ASSIGNMENT
Would you print the listing that follows exactly, but without its pictures?

——————

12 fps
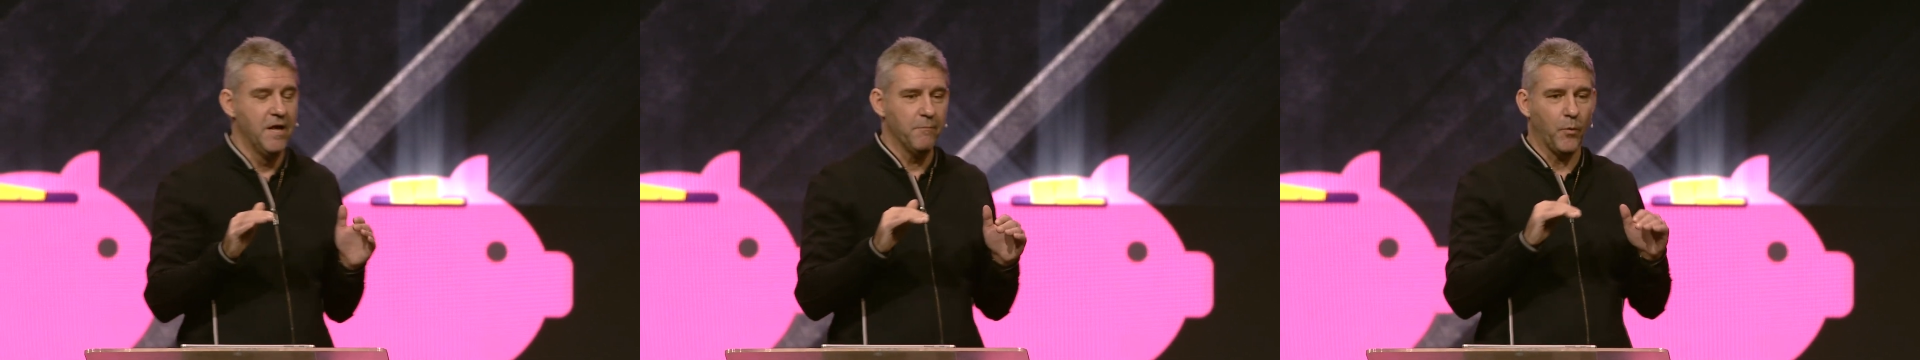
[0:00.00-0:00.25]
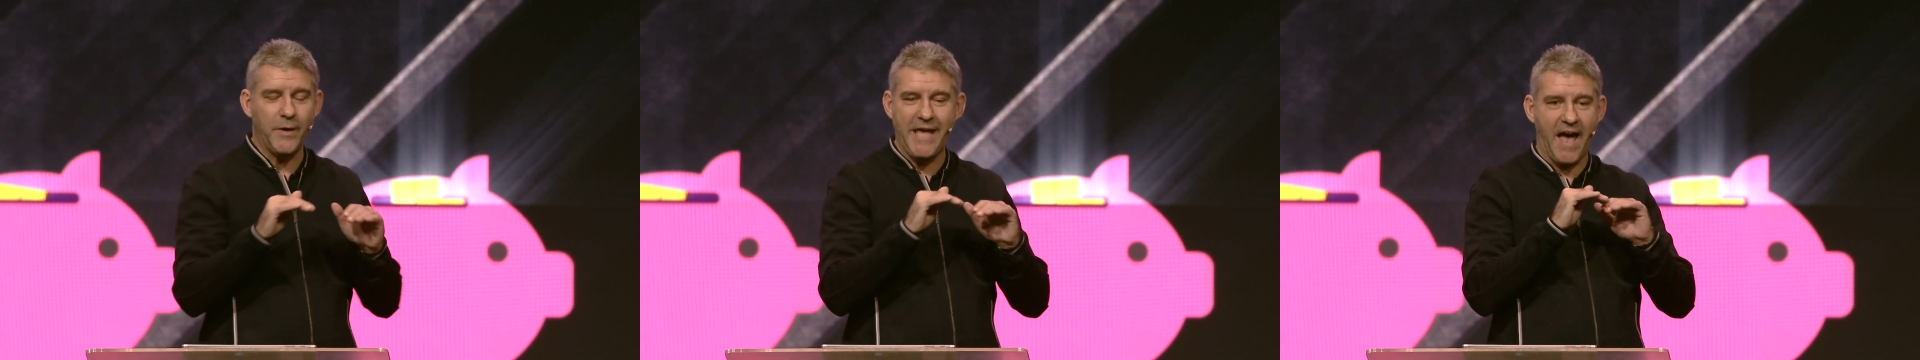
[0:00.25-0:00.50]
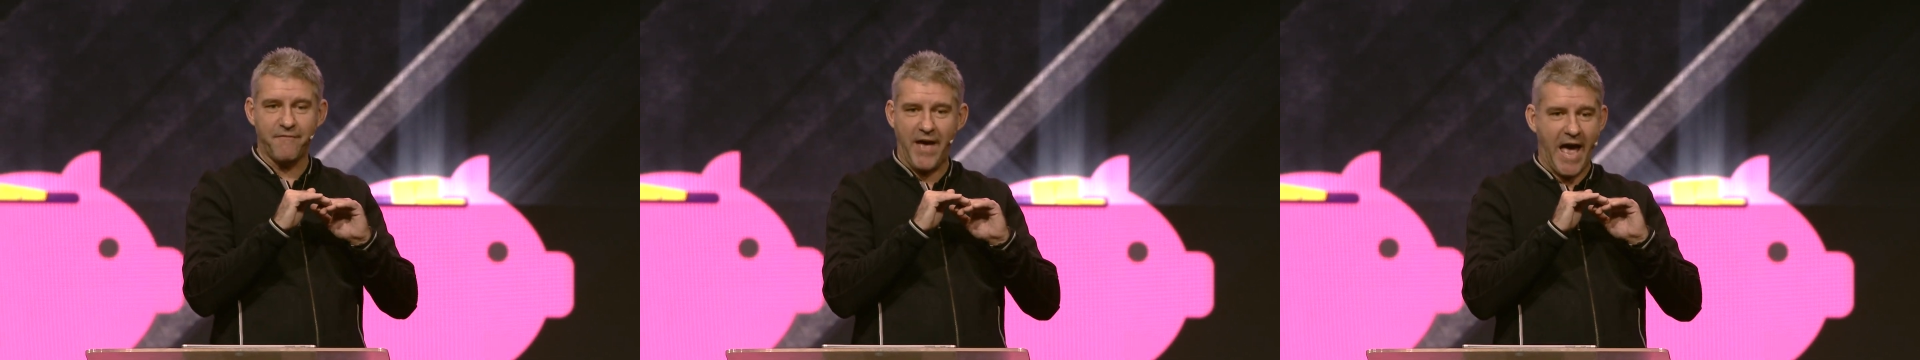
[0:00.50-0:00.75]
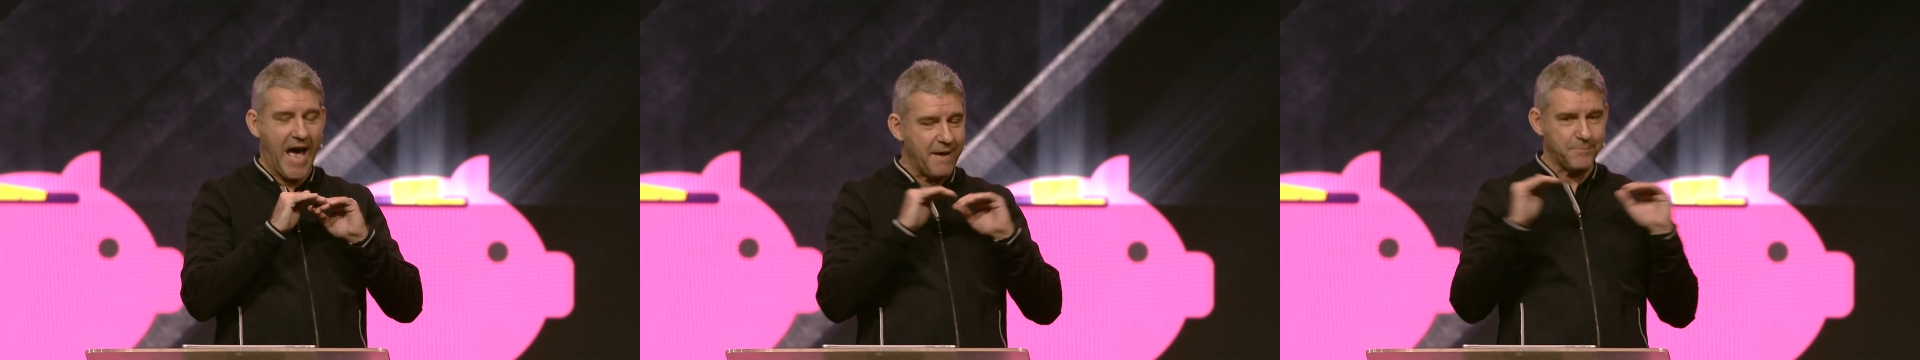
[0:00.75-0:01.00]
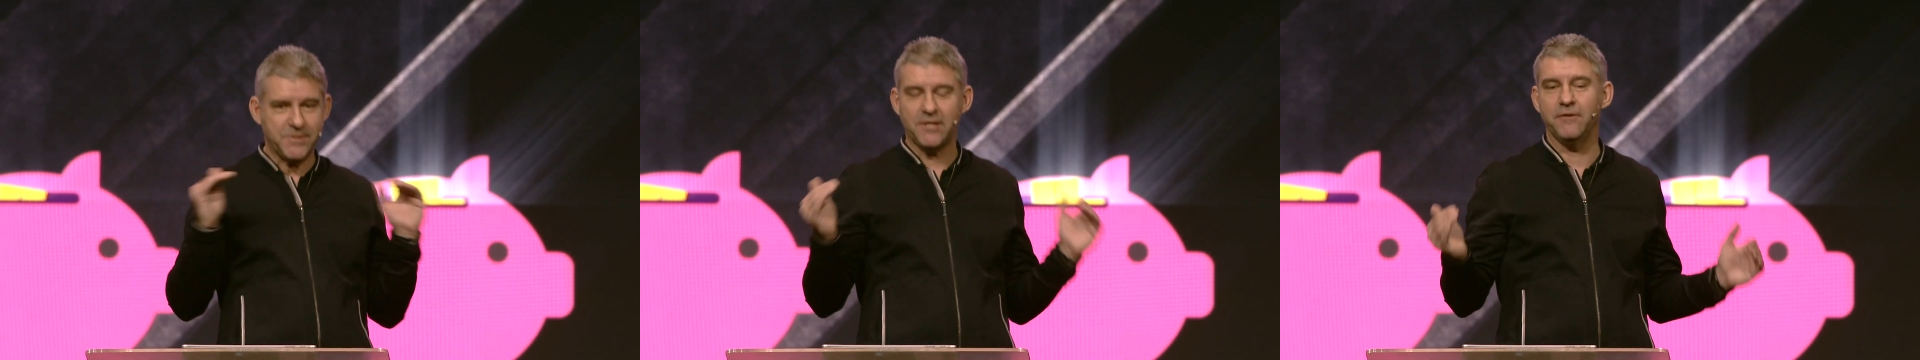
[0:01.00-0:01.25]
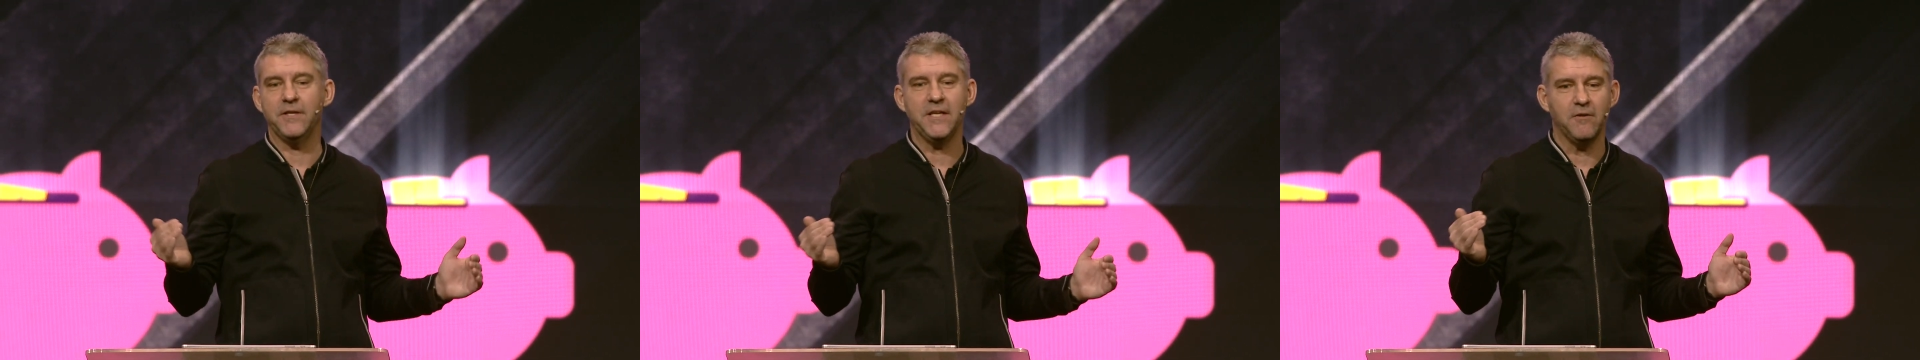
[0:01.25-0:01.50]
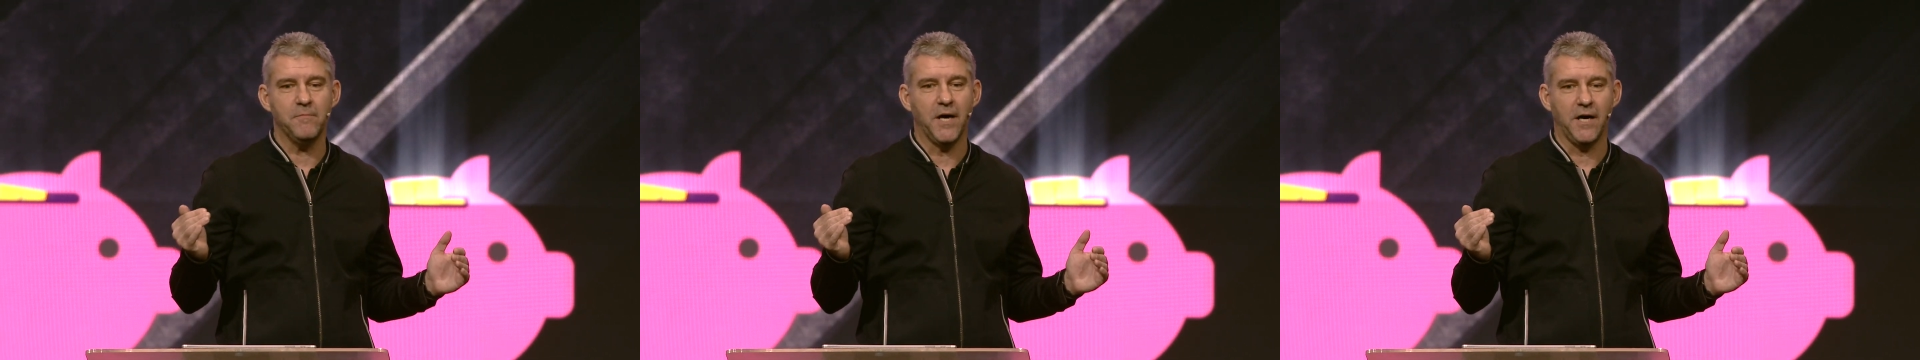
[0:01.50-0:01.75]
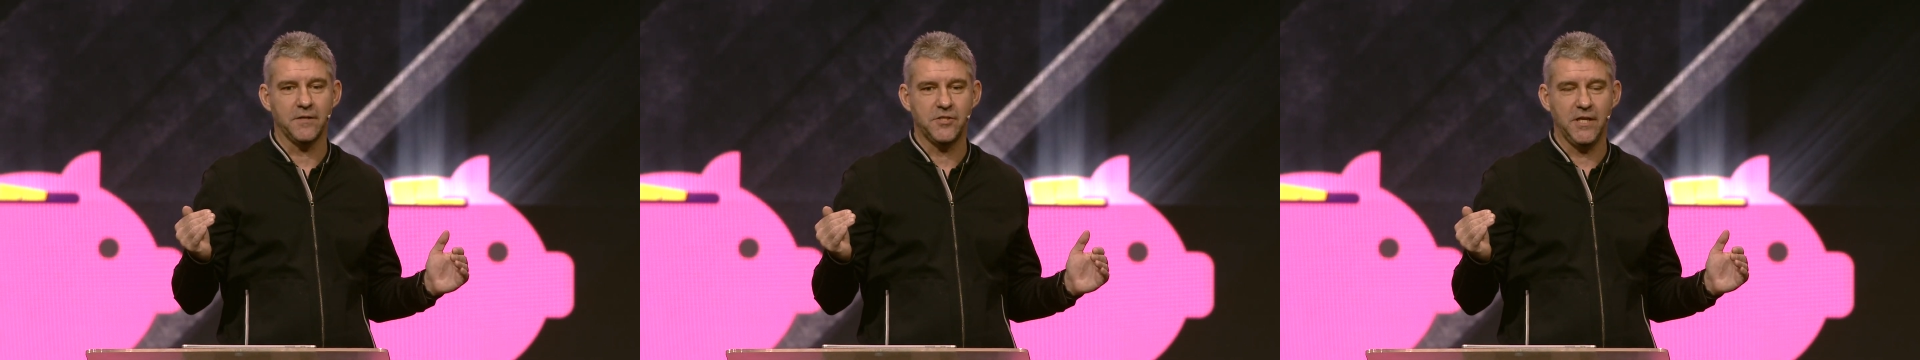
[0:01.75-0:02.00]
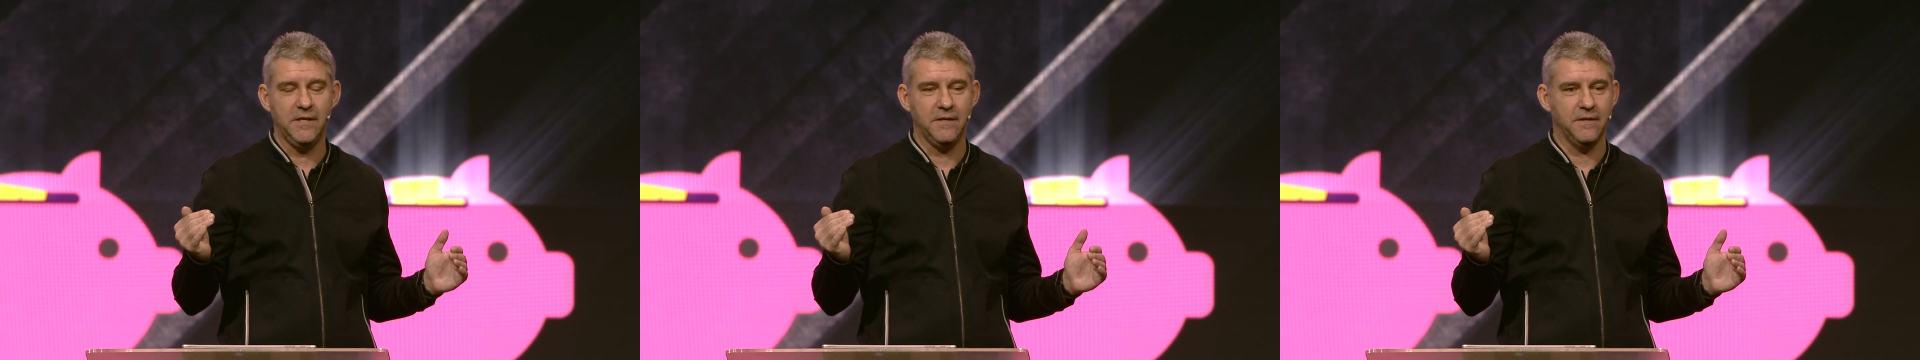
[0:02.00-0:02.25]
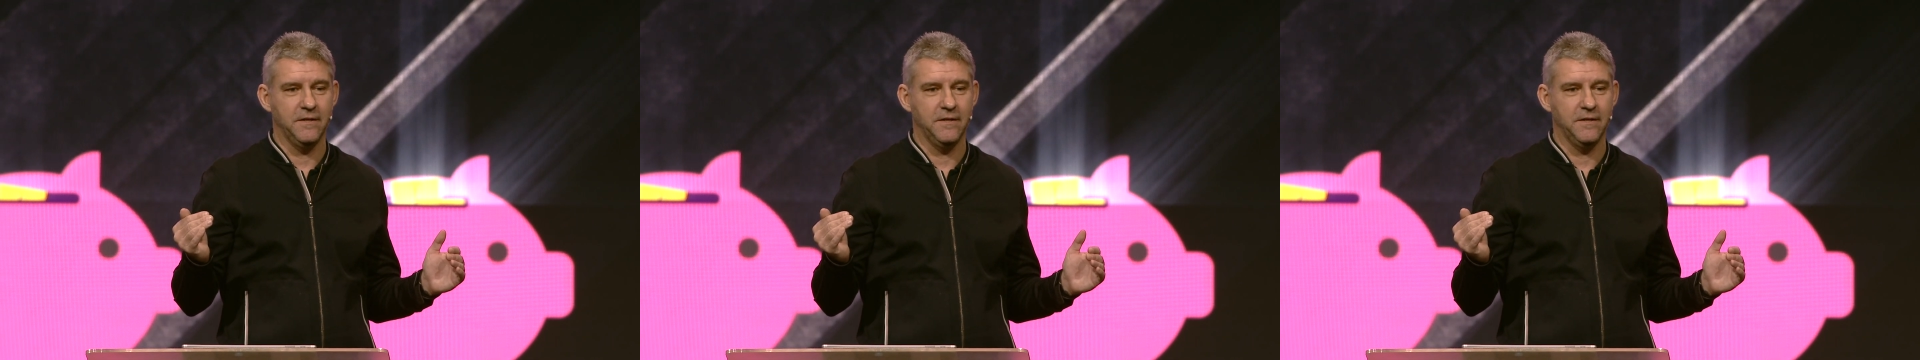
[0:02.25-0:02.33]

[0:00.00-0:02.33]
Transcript: but we have absolutely no margin.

——————

TASK RESPONSE
12 fps
[0:00.00-0:00.25]
[0:00.25-0:00.50]
[0:00.50-0:00.75]
[0:00.75-0:01.00]
[0:01.00-0:01.25]
[0:01.25-0:01.50]
[0:01.50-0:01.75]
[0:01.75-0:02.00]
[0:02.00-0:02.25]
[0:02.25-0:02.33]

[0:00.00-0:02.33]
Transcript: but we have absolutely no margin.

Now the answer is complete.